What needs to be done:
Quote all of the data exactly as given. Skip every picture it contains.

Working data:
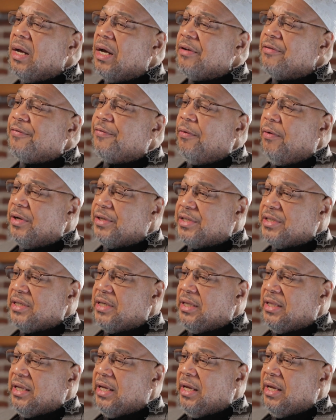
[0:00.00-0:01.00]

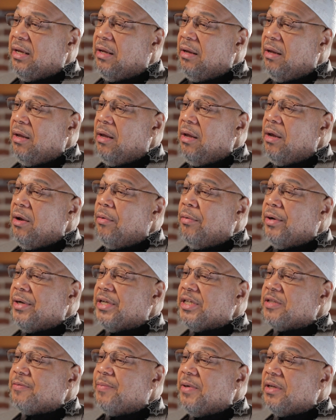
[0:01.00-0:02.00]
Unfortunately, what
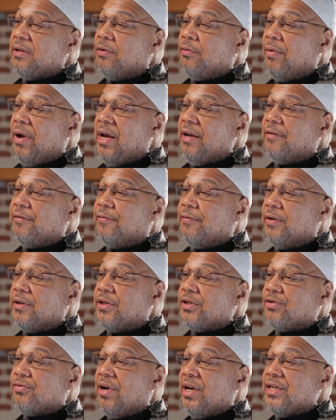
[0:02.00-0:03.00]
has been great for
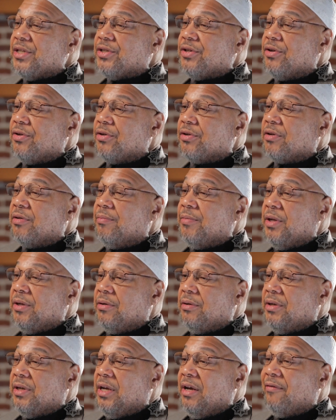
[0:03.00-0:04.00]
the transgender
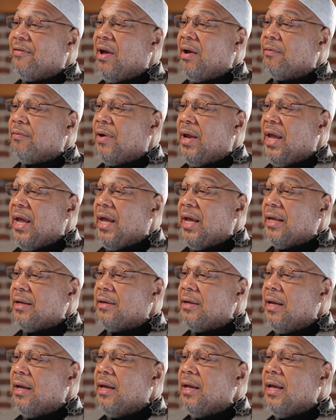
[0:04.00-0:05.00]
community of
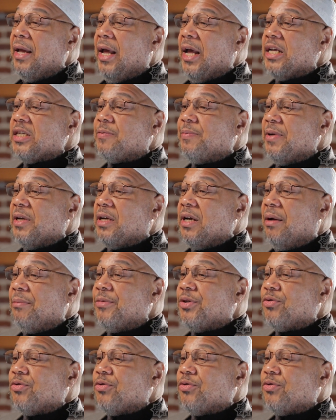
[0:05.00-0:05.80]
Iran has become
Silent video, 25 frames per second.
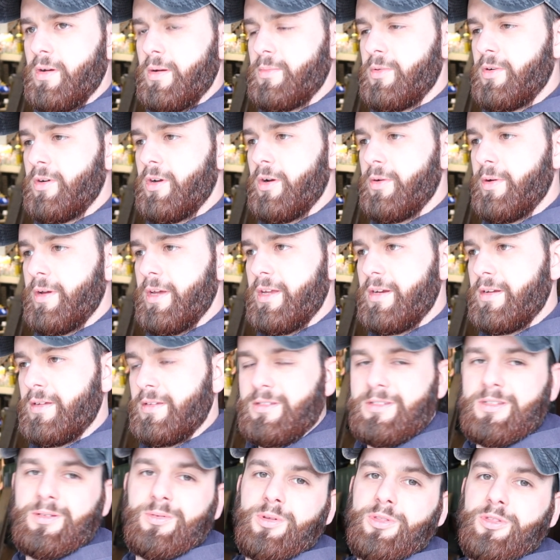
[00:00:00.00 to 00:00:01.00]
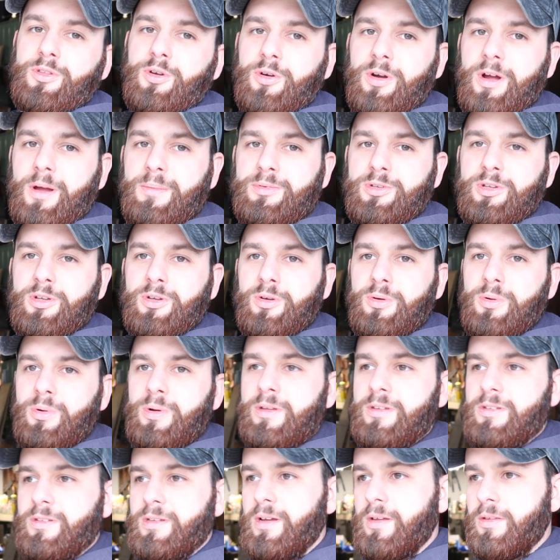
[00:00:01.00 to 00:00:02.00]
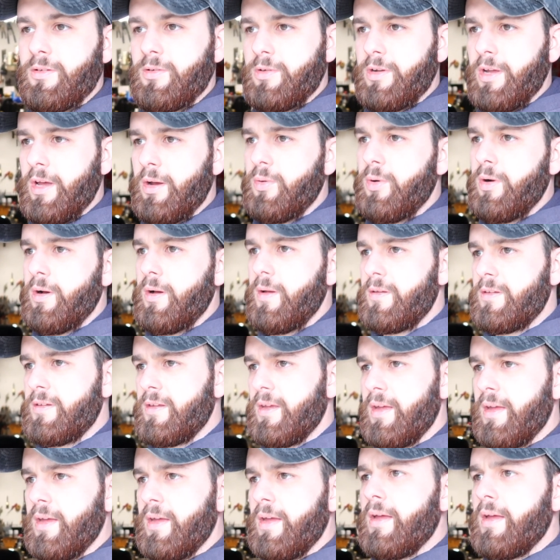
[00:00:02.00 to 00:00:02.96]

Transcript: I'm gonna go in, see what they're up to, see how their day was,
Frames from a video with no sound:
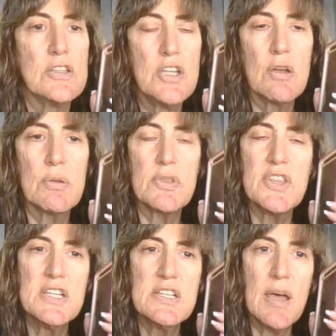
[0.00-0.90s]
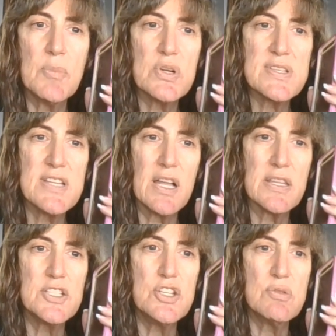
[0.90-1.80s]
No, the number is on
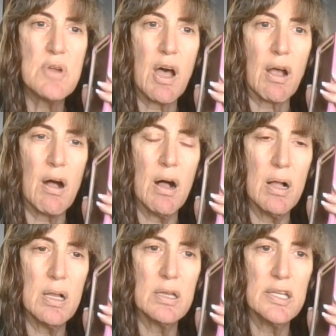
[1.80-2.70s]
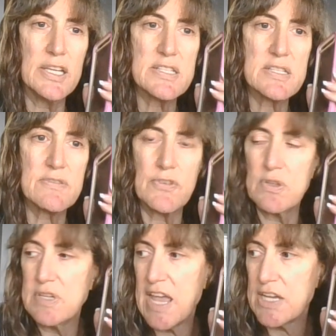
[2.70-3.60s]
the do not call list for
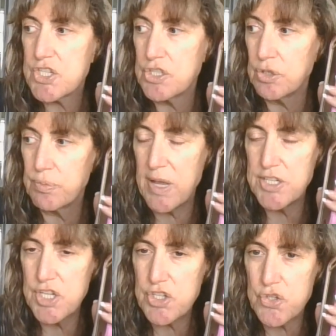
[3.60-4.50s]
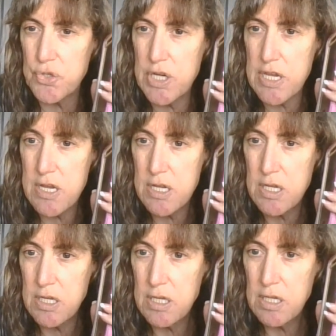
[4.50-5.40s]
the National Registry.
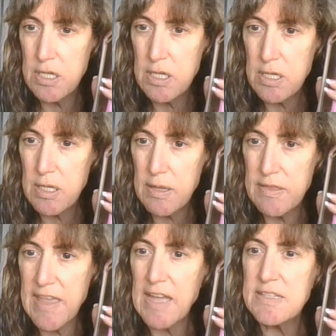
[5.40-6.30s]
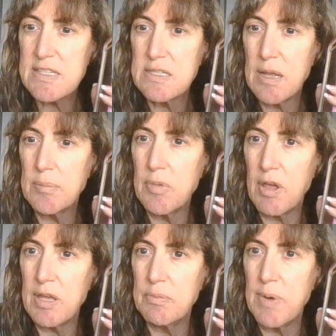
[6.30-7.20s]
That's a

Task result:
[0:00.00-0:01.00]

[0:01.00-0:02.00]
Unfortunately, what
[0:02.00-0:03.00]
has been great for
[0:03.00-0:04.00]
the transgender
[0:04.00-0:05.00]
community of
[0:05.00-0:05.80]
Iran has become
Silent video, 25 frames per second.
[00:00:00.00 to 00:00:01.00]
[00:00:01.00 to 00:00:02.00]
[00:00:02.00 to 00:00:02.96]

Transcript: I'm gonna go in, see what they're up to, see how their day was,
Frames from a video with no sound:
[0.00-0.90s]
[0.90-1.80s]
No, the number is on
[1.80-2.70s]
[2.70-3.60s]
the do not call list for
[3.60-4.50s]
[4.50-5.40s]
the National Registry.
[5.40-6.30s]
[6.30-7.20s]
That's a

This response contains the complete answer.